Stored data entries:
■ ■ ■ ■ ■ ■ ■
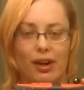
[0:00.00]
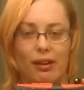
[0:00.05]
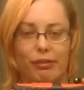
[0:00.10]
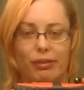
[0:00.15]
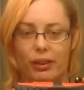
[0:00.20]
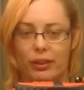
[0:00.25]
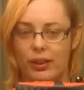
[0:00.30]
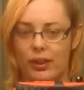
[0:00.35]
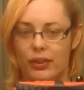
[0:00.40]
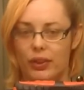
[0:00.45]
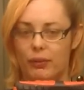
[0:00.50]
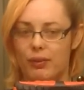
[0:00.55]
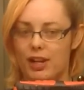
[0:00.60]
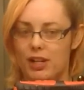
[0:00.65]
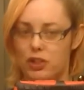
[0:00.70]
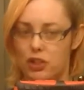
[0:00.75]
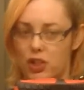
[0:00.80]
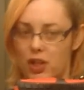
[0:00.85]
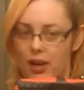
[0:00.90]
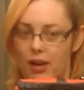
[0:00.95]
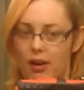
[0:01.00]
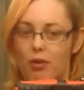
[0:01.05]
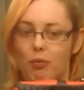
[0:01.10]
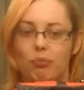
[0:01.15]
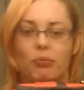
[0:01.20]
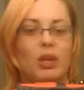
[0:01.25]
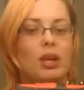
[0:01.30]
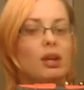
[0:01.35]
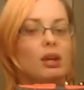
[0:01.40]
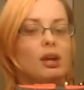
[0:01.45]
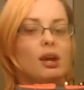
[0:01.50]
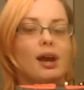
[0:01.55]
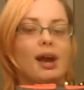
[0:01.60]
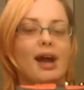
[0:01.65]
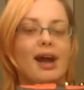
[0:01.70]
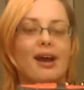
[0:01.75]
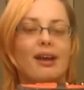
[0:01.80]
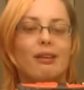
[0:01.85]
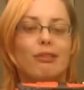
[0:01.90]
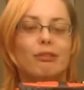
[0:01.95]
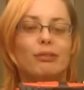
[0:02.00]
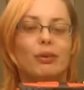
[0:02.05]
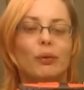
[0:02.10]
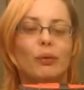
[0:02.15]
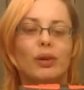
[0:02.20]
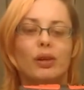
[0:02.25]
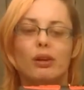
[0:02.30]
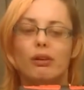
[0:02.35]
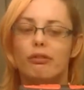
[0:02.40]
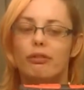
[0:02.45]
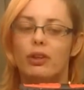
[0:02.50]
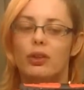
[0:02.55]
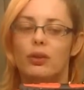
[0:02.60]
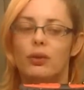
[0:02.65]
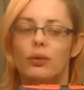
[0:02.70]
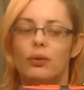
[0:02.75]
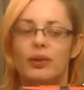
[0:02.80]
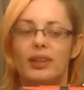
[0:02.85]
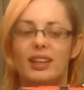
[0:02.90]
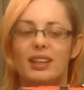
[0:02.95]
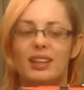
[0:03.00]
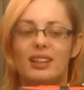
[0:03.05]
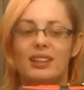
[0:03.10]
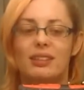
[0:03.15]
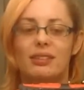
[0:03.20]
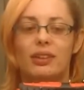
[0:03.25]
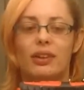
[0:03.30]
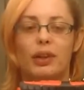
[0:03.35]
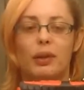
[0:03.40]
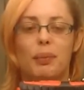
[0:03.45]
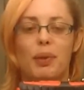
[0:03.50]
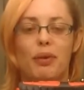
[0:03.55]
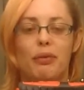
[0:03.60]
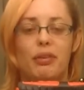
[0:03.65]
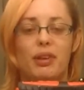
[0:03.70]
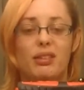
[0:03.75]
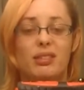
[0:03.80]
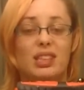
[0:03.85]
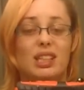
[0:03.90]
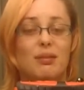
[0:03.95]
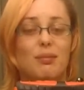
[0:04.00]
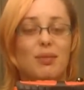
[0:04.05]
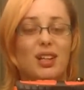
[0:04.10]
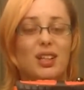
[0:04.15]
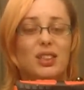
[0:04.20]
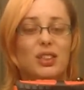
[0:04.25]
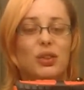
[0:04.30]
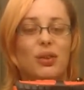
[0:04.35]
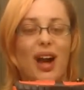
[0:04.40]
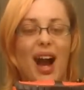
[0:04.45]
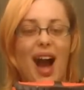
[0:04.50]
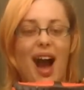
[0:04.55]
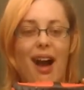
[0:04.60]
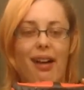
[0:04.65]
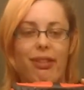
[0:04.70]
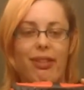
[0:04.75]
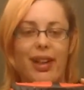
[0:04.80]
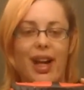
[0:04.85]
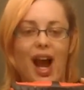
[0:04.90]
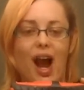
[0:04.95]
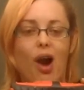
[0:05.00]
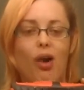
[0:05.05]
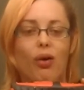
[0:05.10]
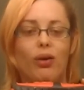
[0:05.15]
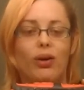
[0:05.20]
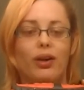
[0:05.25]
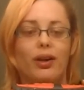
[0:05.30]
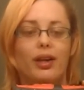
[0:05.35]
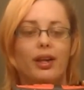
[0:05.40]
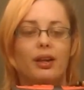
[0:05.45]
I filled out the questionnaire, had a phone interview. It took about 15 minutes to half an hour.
■ ■ ■ ■ ■ ■ ■
**How to complete this task**
Your copy should be the entries retyped exactly, with no images in it.

**Task result**
[0:00.00]
[0:00.05]
[0:00.10]
[0:00.15]
[0:00.20]
[0:00.25]
[0:00.30]
[0:00.35]
[0:00.40]
[0:00.45]
[0:00.50]
[0:00.55]
[0:00.60]
[0:00.65]
[0:00.70]
[0:00.75]
[0:00.80]
[0:00.85]
[0:00.90]
[0:00.95]
[0:01.00]
[0:01.05]
[0:01.10]
[0:01.15]
[0:01.20]
[0:01.25]
[0:01.30]
[0:01.35]
[0:01.40]
[0:01.45]
[0:01.50]
[0:01.55]
[0:01.60]
[0:01.65]
[0:01.70]
[0:01.75]
[0:01.80]
[0:01.85]
[0:01.90]
[0:01.95]
[0:02.00]
[0:02.05]
[0:02.10]
[0:02.15]
[0:02.20]
[0:02.25]
[0:02.30]
[0:02.35]
[0:02.40]
[0:02.45]
[0:02.50]
[0:02.55]
[0:02.60]
[0:02.65]
[0:02.70]
[0:02.75]
[0:02.80]
[0:02.85]
[0:02.90]
[0:02.95]
[0:03.00]
[0:03.05]
[0:03.10]
[0:03.15]
[0:03.20]
[0:03.25]
[0:03.30]
[0:03.35]
[0:03.40]
[0:03.45]
[0:03.50]
[0:03.55]
[0:03.60]
[0:03.65]
[0:03.70]
[0:03.75]
[0:03.80]
[0:03.85]
[0:03.90]
[0:03.95]
[0:04.00]
[0:04.05]
[0:04.10]
[0:04.15]
[0:04.20]
[0:04.25]
[0:04.30]
[0:04.35]
[0:04.40]
[0:04.45]
[0:04.50]
[0:04.55]
[0:04.60]
[0:04.65]
[0:04.70]
[0:04.75]
[0:04.80]
[0:04.85]
[0:04.90]
[0:04.95]
[0:05.00]
[0:05.05]
[0:05.10]
[0:05.15]
[0:05.20]
[0:05.25]
[0:05.30]
[0:05.35]
[0:05.40]
[0:05.45]
I filled out the questionnaire, had a phone interview. It took about 15 minutes to half an hour.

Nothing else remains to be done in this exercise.